A working culture that cultivates, inspires and nurtures divergent thinking is one where there is not only trust to talk about both success and failure but also time to think – together, as well as on one’s own. Both are needed. In the current economic climate reinvention is in demand, both in business as well as research. So a working culture has to find a balance with – often contradictory approaches to leadership.

What is the recipe of the leadership cocktail to success? How many pinches should it include of the following, so often out loud said words of wisdom (?): Well planned is half done – meaning keep to your preplanned goals and milestones, don’t go wandering. Don’t be afraid to fail – meaning take risks and learn from them. Be inventive – meaning don’t invest to much time in writing detailed plans and drawing project plan boxes. Just start doing. Learn along the way. Keep your eyes open for the unexpected.

Wrapping up my thoughts I take a short stroll on memory lane from my working years as a medical doctor in a hospital to my current work at Nokia Tech: Being inventive in a hospital, at the bedside of a critically ill patient, is different from being inventive as a doctor in a R&D unit of a company like Nokia without having the primary responsibility of patient care and safety.

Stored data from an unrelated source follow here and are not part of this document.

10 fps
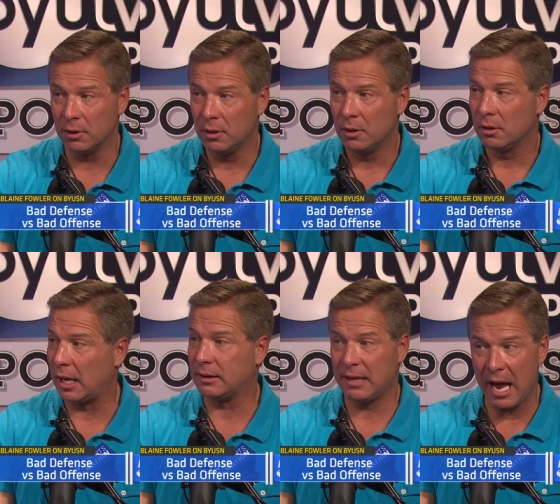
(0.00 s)
Yes.
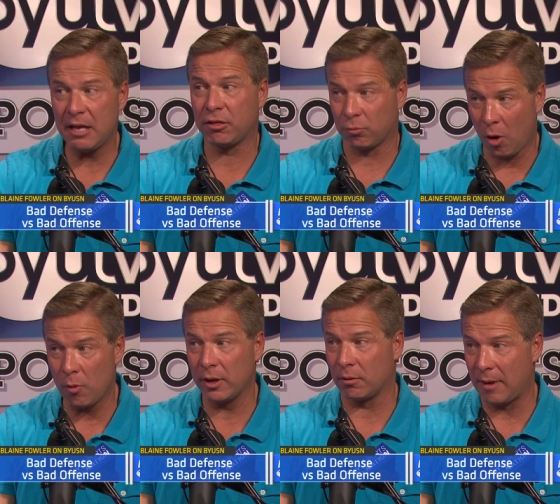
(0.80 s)
Like they throw
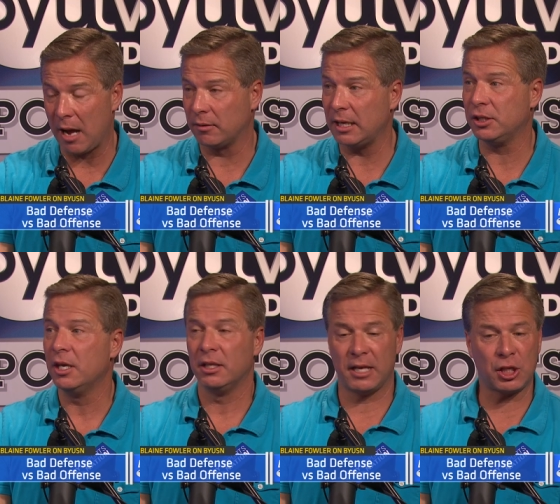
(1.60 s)
it around. They're they they
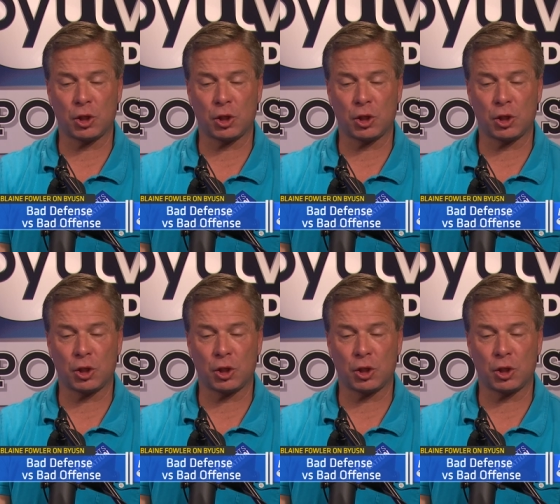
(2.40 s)
offense.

When a patient’s life is at stake, one is in the middle of a care challenge where the possibility to immediately share learnings with other doctors and nurses is in acute demand. Here the statemet: ”if you have never failed, you haven’t explored and taken risks” has a totally different meaning. You take the risk of trying something totally new when you are covinced that this is needed because everything else you have tried so far to help the patient has failed. Sharing with colleagues the mental burden that comes with this is of utmost importance.